Attendees of the Chapman Conference in Stellenbosch, South Africa, October 2012.

October 30, 2012

The American Geophysical Union (AGU) Chapman Conference on "The Agulhas System and its Role in Changing Ocean Circulation, Climate, and Marine Ecosystem," was held in Stellenbosch, South Africa, October 8-12, 2012. Chapman conferences are small meetings, designed to allow participants to reach detailed levels of discussion about specialized subjects.

The Agulhas System conference brought together scientists from around the world. The goals were to identify the most pressing questions and design modeling experiments that would allow researchers to learn more about the role of the Agulhas system in climate from regional to global scales.
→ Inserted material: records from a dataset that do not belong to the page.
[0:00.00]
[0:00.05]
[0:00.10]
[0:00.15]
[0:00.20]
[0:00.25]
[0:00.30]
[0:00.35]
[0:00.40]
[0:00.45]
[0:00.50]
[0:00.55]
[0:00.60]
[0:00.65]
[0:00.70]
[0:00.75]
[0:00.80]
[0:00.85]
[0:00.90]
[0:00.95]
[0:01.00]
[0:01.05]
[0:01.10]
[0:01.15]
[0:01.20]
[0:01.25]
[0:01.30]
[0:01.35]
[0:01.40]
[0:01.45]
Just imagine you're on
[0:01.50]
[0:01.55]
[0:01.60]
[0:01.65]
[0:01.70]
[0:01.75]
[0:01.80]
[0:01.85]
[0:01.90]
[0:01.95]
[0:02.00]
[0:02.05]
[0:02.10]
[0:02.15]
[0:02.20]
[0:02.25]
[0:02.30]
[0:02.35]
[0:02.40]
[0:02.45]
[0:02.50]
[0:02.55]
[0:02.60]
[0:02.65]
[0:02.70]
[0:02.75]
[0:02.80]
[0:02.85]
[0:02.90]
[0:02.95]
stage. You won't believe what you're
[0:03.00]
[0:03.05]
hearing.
While attending the conference, PMEL's Dr. Meghan Cronin visited Sophumelela High School in the township of Phillipi in South Africa recently. Her experience is described below:

Through efforts of Juliet Hermes and Thomas Mtontsi of SAEON, Dr. Meghan Cronin (NOAA) and Prof. Lisa Beal (U. Miami) were able to visit Mr. Ndemane's science classes (~ 60 learners) at Sophumelela High School in the township of Phillipi on the Cape Flats outside of Cape Town. Meghan Cronin's 13-year-old daughter, Fiona McCully, also went into a classroom for peer-to-peer discussions.

A small group of Mr. Ndemane's class have been involved in SAEON's Learner program, and the full class was involved in the NOAA Adopt A Drifter program (ADP). As part of the NOAA ADP, 3 pairs of drifters were deployed in the Agulhas Current. During the presentation, Cronin and Beal introduced ocean currents to the Learners and their impact on sea surface temperature (SST) and climate. After showing a movie of the Agulhas system's SST produced from a numerical model at NOAA GFDL, the learners were asked which ocean the drifters would end up in and whether and when the drifter pairs would separate. Results of the experiment were then presented: 5 of the 6 drifters ended up in the S. Indian Ocean.

In one pair, one drifter ended up in the S. Atlantic Ocean and one ended up in the S. Indian Ocean.

Data from these drifters contribute to the NOAA Global Drifter Program (GDP), a component of the Global Ocean Observing System, and can be viewed from both the GDP webpage and the NOAA ADP webpage .

Cronin presented a poster on the NOAA ADP at the Chapman Conference, which included co-authors from NOAA, SAEON, South Africa Weather Service, ASCLME, and Globe Africa. A University of Cape Town student will be lead author on a scientific manuscript describing this drifter experiment. The Sophumelela High School learners were clearly engaged by the visit. At the end, one learner stood up and thanked Cronin and Beal for encouraging them to be scientists and believing that it was possible. Another learner from the SAEON program came up afterwards to ask for advice on a science fair project on climate change. In turn, as a thank you for being invited into the classes, Cronin gave a personal gift of DK Reference World Atlases to the classes and to Mr. Mtontsi, and Beal gave a personal gift of blow up Earth globes with currents marked on the oceans.